# Permits, we don't need no stinkin' permits......



## Alias (Dec 1, 2009)

Okay, how would you handle this one?

Had a house fire last summer with a lot of smoke damage.  Kitchen had a couple of damaged cabinets, the french doors to the outside in the laundry room were a casualty along with a little vinyl siding.

So, contractor A comes in and pulls permits for temporary electrical, sheetrock replacement (1st insurance claim), and a reroof (2nd insurance claim).   I okayed the electrical and roof.

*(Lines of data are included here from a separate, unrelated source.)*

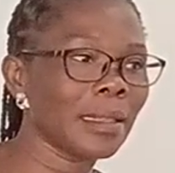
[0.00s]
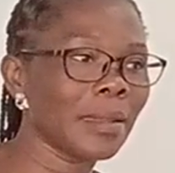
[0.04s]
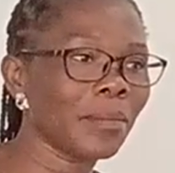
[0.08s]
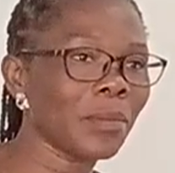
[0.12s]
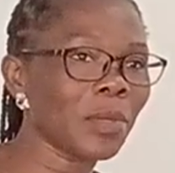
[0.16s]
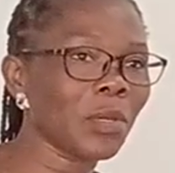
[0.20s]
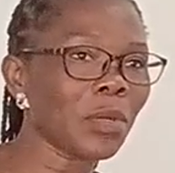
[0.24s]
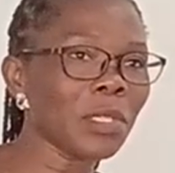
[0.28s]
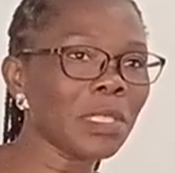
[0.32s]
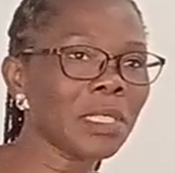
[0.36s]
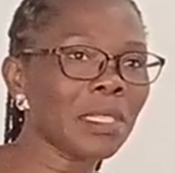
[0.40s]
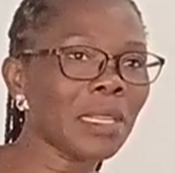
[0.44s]

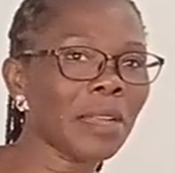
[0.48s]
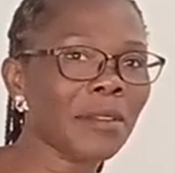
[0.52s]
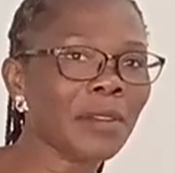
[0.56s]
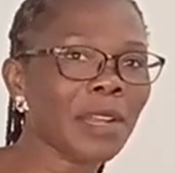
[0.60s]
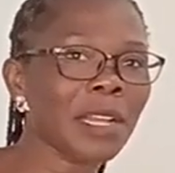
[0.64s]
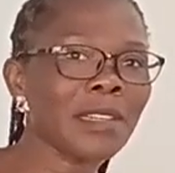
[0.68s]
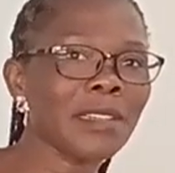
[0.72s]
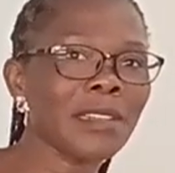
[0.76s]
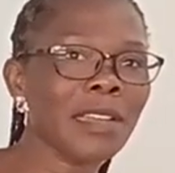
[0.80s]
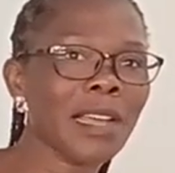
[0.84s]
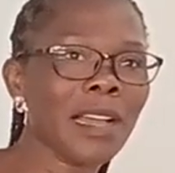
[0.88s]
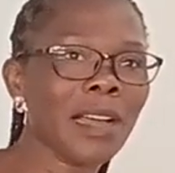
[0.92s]
Because
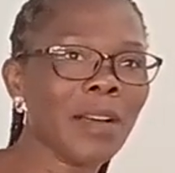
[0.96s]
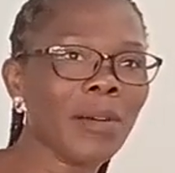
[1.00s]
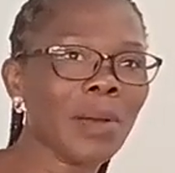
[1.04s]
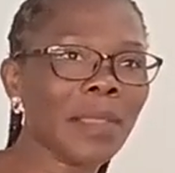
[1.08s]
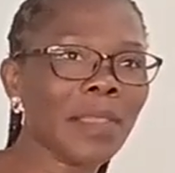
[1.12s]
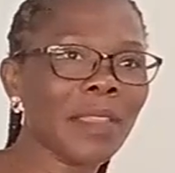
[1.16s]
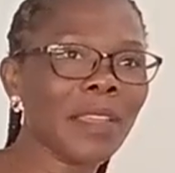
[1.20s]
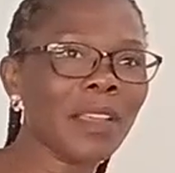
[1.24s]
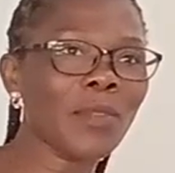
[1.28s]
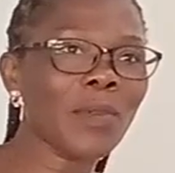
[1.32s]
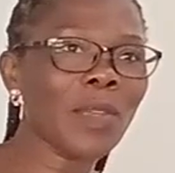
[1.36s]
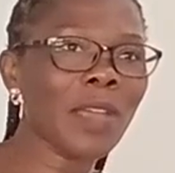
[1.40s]
right now,
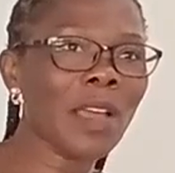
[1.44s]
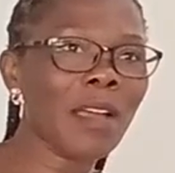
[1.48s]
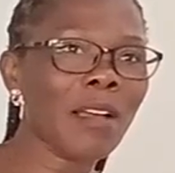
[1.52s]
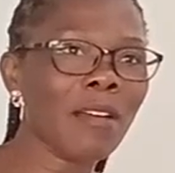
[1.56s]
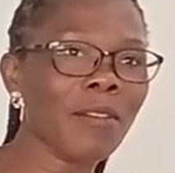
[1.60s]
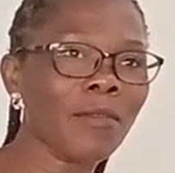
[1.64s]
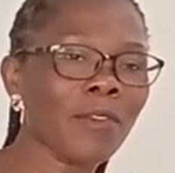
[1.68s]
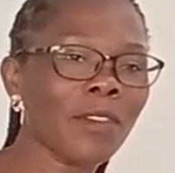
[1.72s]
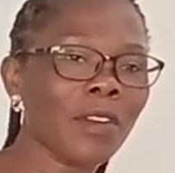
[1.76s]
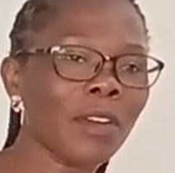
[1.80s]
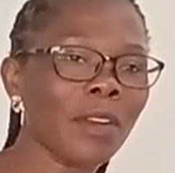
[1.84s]
I think we have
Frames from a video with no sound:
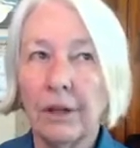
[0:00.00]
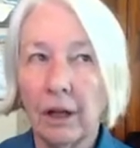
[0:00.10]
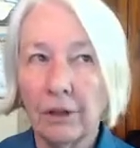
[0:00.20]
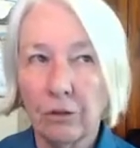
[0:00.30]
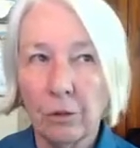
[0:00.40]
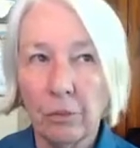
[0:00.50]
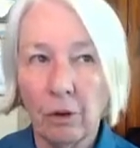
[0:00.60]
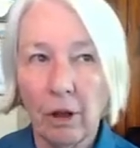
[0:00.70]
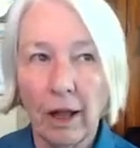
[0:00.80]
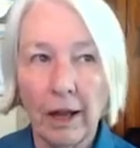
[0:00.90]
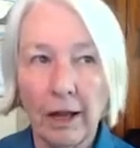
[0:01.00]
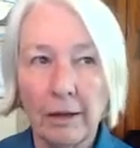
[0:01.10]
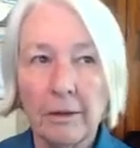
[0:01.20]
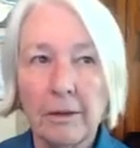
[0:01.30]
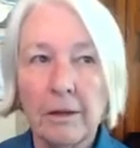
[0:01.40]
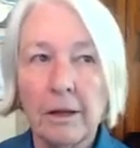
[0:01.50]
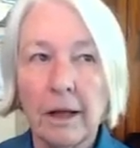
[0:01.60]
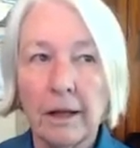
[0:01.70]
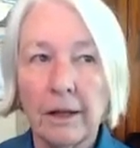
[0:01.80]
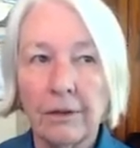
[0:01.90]
NIAA
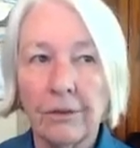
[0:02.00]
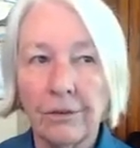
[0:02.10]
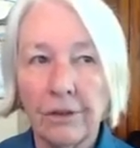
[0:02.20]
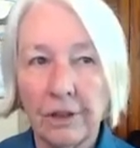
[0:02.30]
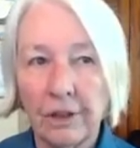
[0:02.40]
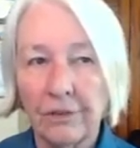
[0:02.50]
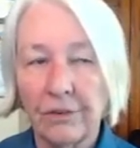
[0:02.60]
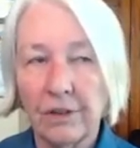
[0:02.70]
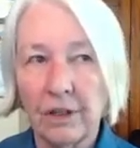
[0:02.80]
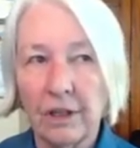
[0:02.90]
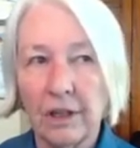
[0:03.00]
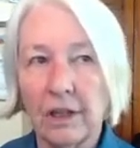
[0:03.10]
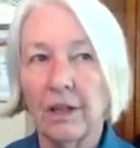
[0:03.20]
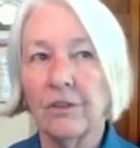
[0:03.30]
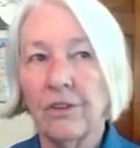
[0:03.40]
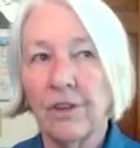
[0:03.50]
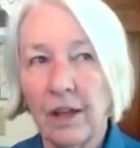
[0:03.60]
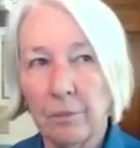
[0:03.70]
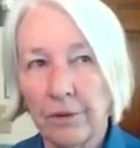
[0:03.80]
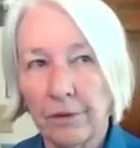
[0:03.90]
and CDC and
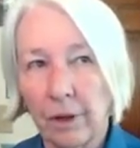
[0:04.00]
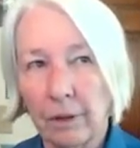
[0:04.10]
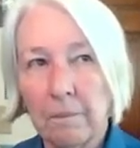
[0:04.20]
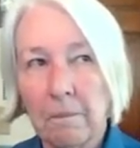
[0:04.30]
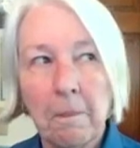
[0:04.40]
SAMHSA.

Today, I had contractor B in my office first thing screaming at me that there were all kinds of problems with this house that he had just bought and accusing me of not doing my job.  He started in on how there were no overhead lights or switches in the living room, no hard wired smoke detectors, the bathtub in one of the bathrooms wasn't right, the disposal wasn't installed correctly, heater wasn't working properly, no obscure glass in the bathroom windows, etc., etc., etc.  and the county wouldn't have allowed this to happen.  He kept saying that with a $130,000 remodel this should all have been done, especially the hard wired smoke detectors.

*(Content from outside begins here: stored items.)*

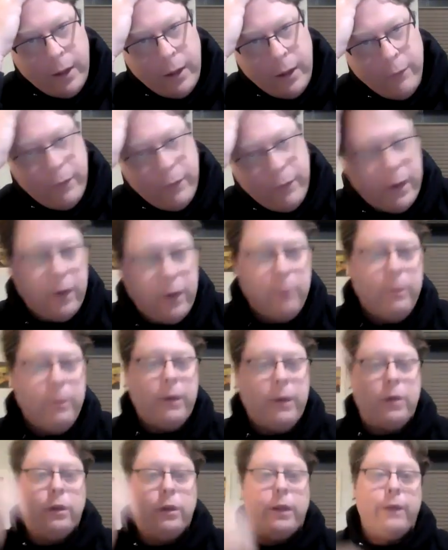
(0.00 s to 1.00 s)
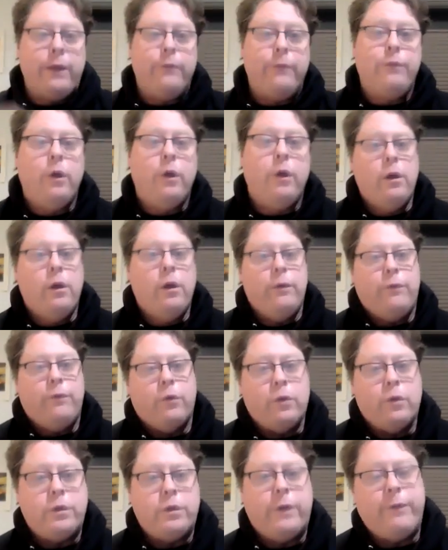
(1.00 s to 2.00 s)
invited me to leave
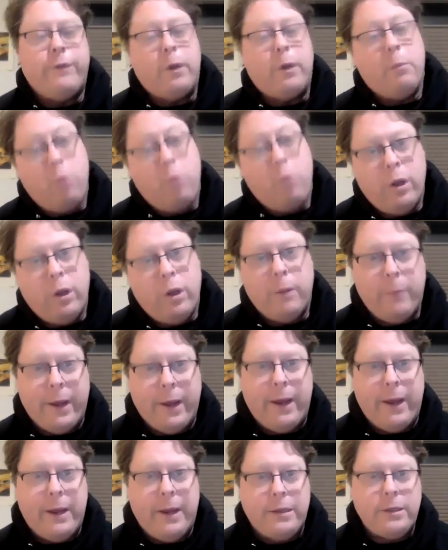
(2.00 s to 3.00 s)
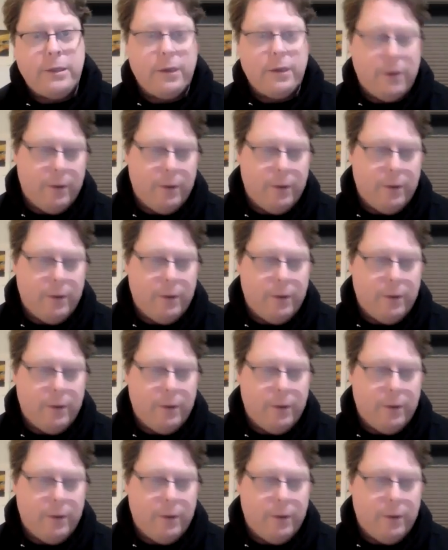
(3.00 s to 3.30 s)
for shoving a pole up my ass,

I got him calmed down, told him I didn't know about the other work, and went and pulled the original permit.  Sure enough, the permit was for sheetrock, temp. electrical, and roofing.  Contractor B apoligized to me for flying off the handle.  I thanked him for informing me of the work that was done without a permit.  I will be meeting him in the AM to look at a few things and I advised him to file a complaint with the CSLB.

So, the tally for work without a permit stands at - windows, tub, water heater, disposal (plumbing), heater (mechanical), and possibly some extra electrical.  Sometime during the non-permitted process, the homeowner/contractor switched the utilities from LPG to all electric.

And now, the rest of the story.......................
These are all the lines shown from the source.